:: Stored data entries ::
▼▼▼
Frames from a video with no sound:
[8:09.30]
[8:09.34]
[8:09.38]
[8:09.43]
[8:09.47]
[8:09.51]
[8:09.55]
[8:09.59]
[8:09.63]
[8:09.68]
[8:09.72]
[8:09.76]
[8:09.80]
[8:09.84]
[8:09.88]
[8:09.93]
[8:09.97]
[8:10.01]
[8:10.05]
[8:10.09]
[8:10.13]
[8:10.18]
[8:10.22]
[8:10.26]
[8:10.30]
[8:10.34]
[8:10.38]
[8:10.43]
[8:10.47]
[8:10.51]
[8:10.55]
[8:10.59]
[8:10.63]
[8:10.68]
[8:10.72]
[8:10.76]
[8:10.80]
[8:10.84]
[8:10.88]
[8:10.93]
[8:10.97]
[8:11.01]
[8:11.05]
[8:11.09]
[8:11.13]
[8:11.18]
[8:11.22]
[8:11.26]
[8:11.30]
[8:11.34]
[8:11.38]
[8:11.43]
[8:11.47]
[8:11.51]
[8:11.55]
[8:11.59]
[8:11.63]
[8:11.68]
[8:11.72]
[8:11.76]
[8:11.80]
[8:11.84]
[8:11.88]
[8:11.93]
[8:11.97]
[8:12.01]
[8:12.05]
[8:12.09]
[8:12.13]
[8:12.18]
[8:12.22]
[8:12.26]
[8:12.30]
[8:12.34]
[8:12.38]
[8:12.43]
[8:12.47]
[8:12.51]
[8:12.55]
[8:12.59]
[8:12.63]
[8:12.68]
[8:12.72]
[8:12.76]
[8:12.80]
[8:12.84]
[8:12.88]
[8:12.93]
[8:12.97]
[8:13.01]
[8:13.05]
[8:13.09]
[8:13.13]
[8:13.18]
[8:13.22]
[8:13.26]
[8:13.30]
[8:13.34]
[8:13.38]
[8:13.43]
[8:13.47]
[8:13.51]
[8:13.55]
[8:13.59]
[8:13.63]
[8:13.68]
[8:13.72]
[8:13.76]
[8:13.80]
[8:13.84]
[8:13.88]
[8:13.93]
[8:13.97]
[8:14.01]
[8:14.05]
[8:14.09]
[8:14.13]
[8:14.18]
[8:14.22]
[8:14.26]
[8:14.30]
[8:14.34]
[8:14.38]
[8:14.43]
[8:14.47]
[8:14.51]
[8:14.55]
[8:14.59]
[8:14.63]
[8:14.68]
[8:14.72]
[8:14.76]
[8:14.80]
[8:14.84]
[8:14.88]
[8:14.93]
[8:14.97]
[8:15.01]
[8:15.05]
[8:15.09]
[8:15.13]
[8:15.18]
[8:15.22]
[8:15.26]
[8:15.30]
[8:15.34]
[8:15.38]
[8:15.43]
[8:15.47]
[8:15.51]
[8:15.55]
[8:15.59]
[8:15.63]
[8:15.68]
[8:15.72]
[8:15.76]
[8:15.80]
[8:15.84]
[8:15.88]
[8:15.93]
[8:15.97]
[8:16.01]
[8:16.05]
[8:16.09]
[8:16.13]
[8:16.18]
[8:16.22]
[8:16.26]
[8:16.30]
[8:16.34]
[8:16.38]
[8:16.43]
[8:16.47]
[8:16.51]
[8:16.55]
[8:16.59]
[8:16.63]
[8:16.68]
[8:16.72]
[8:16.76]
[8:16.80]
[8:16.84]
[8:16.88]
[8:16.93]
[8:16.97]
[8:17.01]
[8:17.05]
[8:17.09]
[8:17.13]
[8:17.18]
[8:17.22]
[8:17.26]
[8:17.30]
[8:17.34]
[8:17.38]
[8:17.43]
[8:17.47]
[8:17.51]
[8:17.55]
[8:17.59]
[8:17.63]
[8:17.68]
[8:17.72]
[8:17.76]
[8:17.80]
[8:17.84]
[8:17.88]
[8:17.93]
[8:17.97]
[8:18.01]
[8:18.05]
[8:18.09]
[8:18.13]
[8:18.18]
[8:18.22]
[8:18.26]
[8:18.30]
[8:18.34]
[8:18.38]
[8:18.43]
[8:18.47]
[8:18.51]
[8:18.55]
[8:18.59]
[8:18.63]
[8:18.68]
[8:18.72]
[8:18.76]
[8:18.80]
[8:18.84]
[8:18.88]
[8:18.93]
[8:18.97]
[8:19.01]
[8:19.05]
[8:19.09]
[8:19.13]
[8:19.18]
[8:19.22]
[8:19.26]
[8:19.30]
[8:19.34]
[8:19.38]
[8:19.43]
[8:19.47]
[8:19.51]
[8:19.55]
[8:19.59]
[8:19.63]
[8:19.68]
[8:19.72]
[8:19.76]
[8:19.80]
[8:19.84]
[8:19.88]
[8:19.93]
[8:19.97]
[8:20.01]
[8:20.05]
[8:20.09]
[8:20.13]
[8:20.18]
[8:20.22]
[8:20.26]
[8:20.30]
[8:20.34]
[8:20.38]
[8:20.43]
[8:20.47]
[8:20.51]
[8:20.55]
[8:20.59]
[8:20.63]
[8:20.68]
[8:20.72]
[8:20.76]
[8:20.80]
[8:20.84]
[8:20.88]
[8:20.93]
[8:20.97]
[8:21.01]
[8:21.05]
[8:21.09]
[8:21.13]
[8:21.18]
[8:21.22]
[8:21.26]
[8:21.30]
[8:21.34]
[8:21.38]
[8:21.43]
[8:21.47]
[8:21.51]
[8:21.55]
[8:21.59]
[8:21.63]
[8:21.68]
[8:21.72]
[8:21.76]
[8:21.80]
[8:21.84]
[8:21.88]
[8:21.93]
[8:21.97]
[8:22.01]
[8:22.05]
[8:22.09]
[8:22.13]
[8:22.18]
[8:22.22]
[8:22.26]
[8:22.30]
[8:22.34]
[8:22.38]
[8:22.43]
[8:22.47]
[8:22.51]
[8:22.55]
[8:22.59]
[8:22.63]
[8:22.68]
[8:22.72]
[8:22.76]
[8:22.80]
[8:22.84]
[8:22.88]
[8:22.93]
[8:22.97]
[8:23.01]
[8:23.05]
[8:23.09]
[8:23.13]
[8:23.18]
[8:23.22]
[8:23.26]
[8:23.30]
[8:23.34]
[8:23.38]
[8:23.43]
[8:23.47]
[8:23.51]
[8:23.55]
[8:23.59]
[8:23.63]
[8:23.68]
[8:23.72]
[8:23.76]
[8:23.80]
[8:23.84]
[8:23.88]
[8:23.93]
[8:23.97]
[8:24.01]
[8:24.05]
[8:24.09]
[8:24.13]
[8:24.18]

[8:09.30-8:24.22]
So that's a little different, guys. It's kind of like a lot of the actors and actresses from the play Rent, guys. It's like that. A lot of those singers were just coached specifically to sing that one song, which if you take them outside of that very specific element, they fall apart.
▲▲▲
:: PROBLEM TO SOLVE ::
Reproduce the data shown above exactly.

:: OUTPUT ::
Frames from a video with no sound:
[8:09.30]
[8:09.34]
[8:09.38]
[8:09.43]
[8:09.47]
[8:09.51]
[8:09.55]
[8:09.59]
[8:09.63]
[8:09.68]
[8:09.72]
[8:09.76]
[8:09.80]
[8:09.84]
[8:09.88]
[8:09.93]
[8:09.97]
[8:10.01]
[8:10.05]
[8:10.09]
[8:10.13]
[8:10.18]
[8:10.22]
[8:10.26]
[8:10.30]
[8:10.34]
[8:10.38]
[8:10.43]
[8:10.47]
[8:10.51]
[8:10.55]
[8:10.59]
[8:10.63]
[8:10.68]
[8:10.72]
[8:10.76]
[8:10.80]
[8:10.84]
[8:10.88]
[8:10.93]
[8:10.97]
[8:11.01]
[8:11.05]
[8:11.09]
[8:11.13]
[8:11.18]
[8:11.22]
[8:11.26]
[8:11.30]
[8:11.34]
[8:11.38]
[8:11.43]
[8:11.47]
[8:11.51]
[8:11.55]
[8:11.59]
[8:11.63]
[8:11.68]
[8:11.72]
[8:11.76]
[8:11.80]
[8:11.84]
[8:11.88]
[8:11.93]
[8:11.97]
[8:12.01]
[8:12.05]
[8:12.09]
[8:12.13]
[8:12.18]
[8:12.22]
[8:12.26]
[8:12.30]
[8:12.34]
[8:12.38]
[8:12.43]
[8:12.47]
[8:12.51]
[8:12.55]
[8:12.59]
[8:12.63]
[8:12.68]
[8:12.72]
[8:12.76]
[8:12.80]
[8:12.84]
[8:12.88]
[8:12.93]
[8:12.97]
[8:13.01]
[8:13.05]
[8:13.09]
[8:13.13]
[8:13.18]
[8:13.22]
[8:13.26]
[8:13.30]
[8:13.34]
[8:13.38]
[8:13.43]
[8:13.47]
[8:13.51]
[8:13.55]
[8:13.59]
[8:13.63]
[8:13.68]
[8:13.72]
[8:13.76]
[8:13.80]
[8:13.84]
[8:13.88]
[8:13.93]
[8:13.97]
[8:14.01]
[8:14.05]
[8:14.09]
[8:14.13]
[8:14.18]
[8:14.22]
[8:14.26]
[8:14.30]
[8:14.34]
[8:14.38]
[8:14.43]
[8:14.47]
[8:14.51]
[8:14.55]
[8:14.59]
[8:14.63]
[8:14.68]
[8:14.72]
[8:14.76]
[8:14.80]
[8:14.84]
[8:14.88]
[8:14.93]
[8:14.97]
[8:15.01]
[8:15.05]
[8:15.09]
[8:15.13]
[8:15.18]
[8:15.22]
[8:15.26]
[8:15.30]
[8:15.34]
[8:15.38]
[8:15.43]
[8:15.47]
[8:15.51]
[8:15.55]
[8:15.59]
[8:15.63]
[8:15.68]
[8:15.72]
[8:15.76]
[8:15.80]
[8:15.84]
[8:15.88]
[8:15.93]
[8:15.97]
[8:16.01]
[8:16.05]
[8:16.09]
[8:16.13]
[8:16.18]
[8:16.22]
[8:16.26]
[8:16.30]
[8:16.34]
[8:16.38]
[8:16.43]
[8:16.47]
[8:16.51]
[8:16.55]
[8:16.59]
[8:16.63]
[8:16.68]
[8:16.72]
[8:16.76]
[8:16.80]
[8:16.84]
[8:16.88]
[8:16.93]
[8:16.97]
[8:17.01]
[8:17.05]
[8:17.09]
[8:17.13]
[8:17.18]
[8:17.22]
[8:17.26]
[8:17.30]
[8:17.34]
[8:17.38]
[8:17.43]
[8:17.47]
[8:17.51]
[8:17.55]
[8:17.59]
[8:17.63]
[8:17.68]
[8:17.72]
[8:17.76]
[8:17.80]
[8:17.84]
[8:17.88]
[8:17.93]
[8:17.97]
[8:18.01]
[8:18.05]
[8:18.09]
[8:18.13]
[8:18.18]
[8:18.22]
[8:18.26]
[8:18.30]
[8:18.34]
[8:18.38]
[8:18.43]
[8:18.47]
[8:18.51]
[8:18.55]
[8:18.59]
[8:18.63]
[8:18.68]
[8:18.72]
[8:18.76]
[8:18.80]
[8:18.84]
[8:18.88]
[8:18.93]
[8:18.97]
[8:19.01]
[8:19.05]
[8:19.09]
[8:19.13]
[8:19.18]
[8:19.22]
[8:19.26]
[8:19.30]
[8:19.34]
[8:19.38]
[8:19.43]
[8:19.47]
[8:19.51]
[8:19.55]
[8:19.59]
[8:19.63]
[8:19.68]
[8:19.72]
[8:19.76]
[8:19.80]
[8:19.84]
[8:19.88]
[8:19.93]
[8:19.97]
[8:20.01]
[8:20.05]
[8:20.09]
[8:20.13]
[8:20.18]
[8:20.22]
[8:20.26]
[8:20.30]
[8:20.34]
[8:20.38]
[8:20.43]
[8:20.47]
[8:20.51]
[8:20.55]
[8:20.59]
[8:20.63]
[8:20.68]
[8:20.72]
[8:20.76]
[8:20.80]
[8:20.84]
[8:20.88]
[8:20.93]
[8:20.97]
[8:21.01]
[8:21.05]
[8:21.09]
[8:21.13]
[8:21.18]
[8:21.22]
[8:21.26]
[8:21.30]
[8:21.34]
[8:21.38]
[8:21.43]
[8:21.47]
[8:21.51]
[8:21.55]
[8:21.59]
[8:21.63]
[8:21.68]
[8:21.72]
[8:21.76]
[8:21.80]
[8:21.84]
[8:21.88]
[8:21.93]
[8:21.97]
[8:22.01]
[8:22.05]
[8:22.09]
[8:22.13]
[8:22.18]
[8:22.22]
[8:22.26]
[8:22.30]
[8:22.34]
[8:22.38]
[8:22.43]
[8:22.47]
[8:22.51]
[8:22.55]
[8:22.59]
[8:22.63]
[8:22.68]
[8:22.72]
[8:22.76]
[8:22.80]
[8:22.84]
[8:22.88]
[8:22.93]
[8:22.97]
[8:23.01]
[8:23.05]
[8:23.09]
[8:23.13]
[8:23.18]
[8:23.22]
[8:23.26]
[8:23.30]
[8:23.34]
[8:23.38]
[8:23.43]
[8:23.47]
[8:23.51]
[8:23.55]
[8:23.59]
[8:23.63]
[8:23.68]
[8:23.72]
[8:23.76]
[8:23.80]
[8:23.84]
[8:23.88]
[8:23.93]
[8:23.97]
[8:24.01]
[8:24.05]
[8:24.09]
[8:24.13]
[8:24.18]

[8:09.30-8:24.22]
So that's a little different, guys. It's kind of like a lot of the actors and actresses from the play Rent, guys. It's like that. A lot of those singers were just coached specifically to sing that one song, which if you take them outside of that very specific element, they fall apart.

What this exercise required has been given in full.